Le laboratoire est organisé sous forme d’association et n’a pas de but lucratif. Cela peut paraître noble, mais il a tout de même besoin d’argent. Il est financé par des contributions de fondations philanthropiques. Et aussi par du conseil donné aux administrations publiques. Et comme on le sait, celui qui vit des mandats de l’administration n’est guère incité à en limiter le nombre ou la taille. Au contraire. Sur le site Internet, on a l’impression d’avoir affaire à une sorte d’«agence d’empowerment» pour les employés de l’État. Avec un penchant avéré pour une certaine gauche (socio-démocrate ou libérale au sens américain, n.d.l.r.). L’un des prochains «événements» ou formations continues sera par exemple consacré au thème «Programme de promotion de l’inclusion pour les communes zurichoises».

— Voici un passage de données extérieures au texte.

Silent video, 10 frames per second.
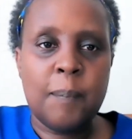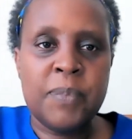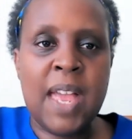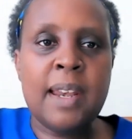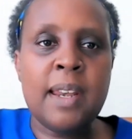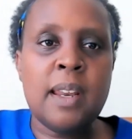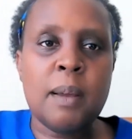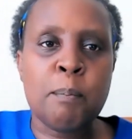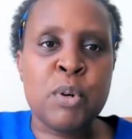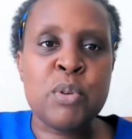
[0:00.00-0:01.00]
then
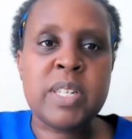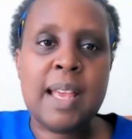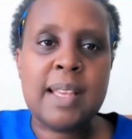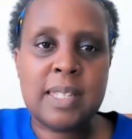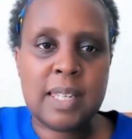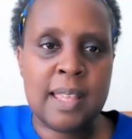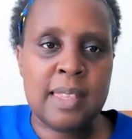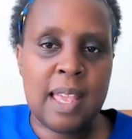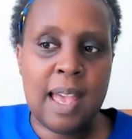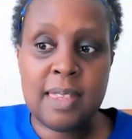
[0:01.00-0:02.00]
Brutus
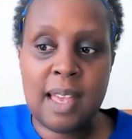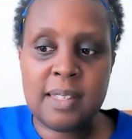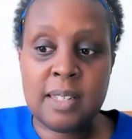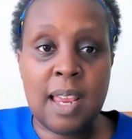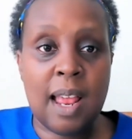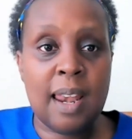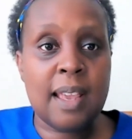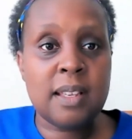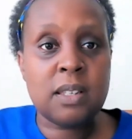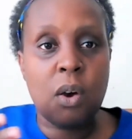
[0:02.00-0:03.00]
and the others
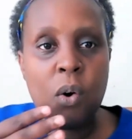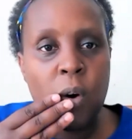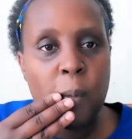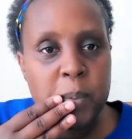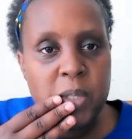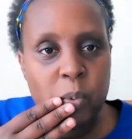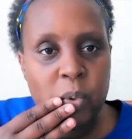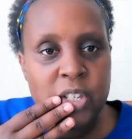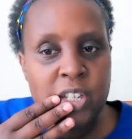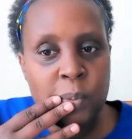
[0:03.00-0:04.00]
realize, oops,
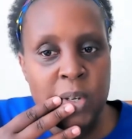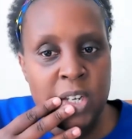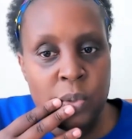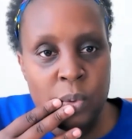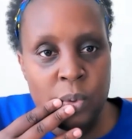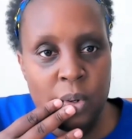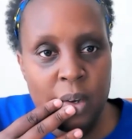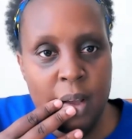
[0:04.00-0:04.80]
what did we do?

Qui plus est, une manifestation organisée dans le sillage des élections nationales de l’automne 2023 a posé la question suivante, sur le mode d’une inversion des rôles: «De quoi l’administration fédérale a-t-elle besoin de la part du nouveau Parlement?» «Administration first», serait-on tenté d’ironiser.

D’autres papotages étatiques

Cette idolâtrie de l’État et cette promotion de la toute-puissance de l’administration par le «laboratoire d’État», vendues comme un service au public, sont doublement dommageables pour l’économie privée. Les PME ne doivent pas seulement payer ces prestations de conseil avec l’argent des impôts. Elles seront en outre exposées à davantage de réglementations et à un gonflement toujours plus important de l’État, avec toutes les conséquences négatives et l’augmentation des coûts que cela implique, du fait d’une administration bardée de «solutions créatives».

Les PME sont (aussi) touchées de manière disproportionnée par ces funestes réglementations. Contrairement aux grandes entreprises, elles ne peuvent pas se permettre d’avoir sous la main des équipes complètes qui gèrent toutes les déclinaisons de cette bureaucratie créative. En ces temps de pénurie de main-d’œuvre qualifiée, il ne faut pas non plus oublier que les employés de l’État gagnent déjà en moyenne beaucoup plus que leurs collègues du secteur privé.

Nous en avons longuement parlé dans ces colonnes: il s’agit d’une distorsion de la concurrence indécente au détriment des entreprises privées. La politique fédérale ne devrait pas se laisser marcher sur les pieds par l’administration et ses auxiliaires grassement rémunérés. Au lieu de de parler de paquet d’économies, il serait plus juste de préciser que ce paquet vise à freiner légèrement la croissance des dépenses. Question de «wording».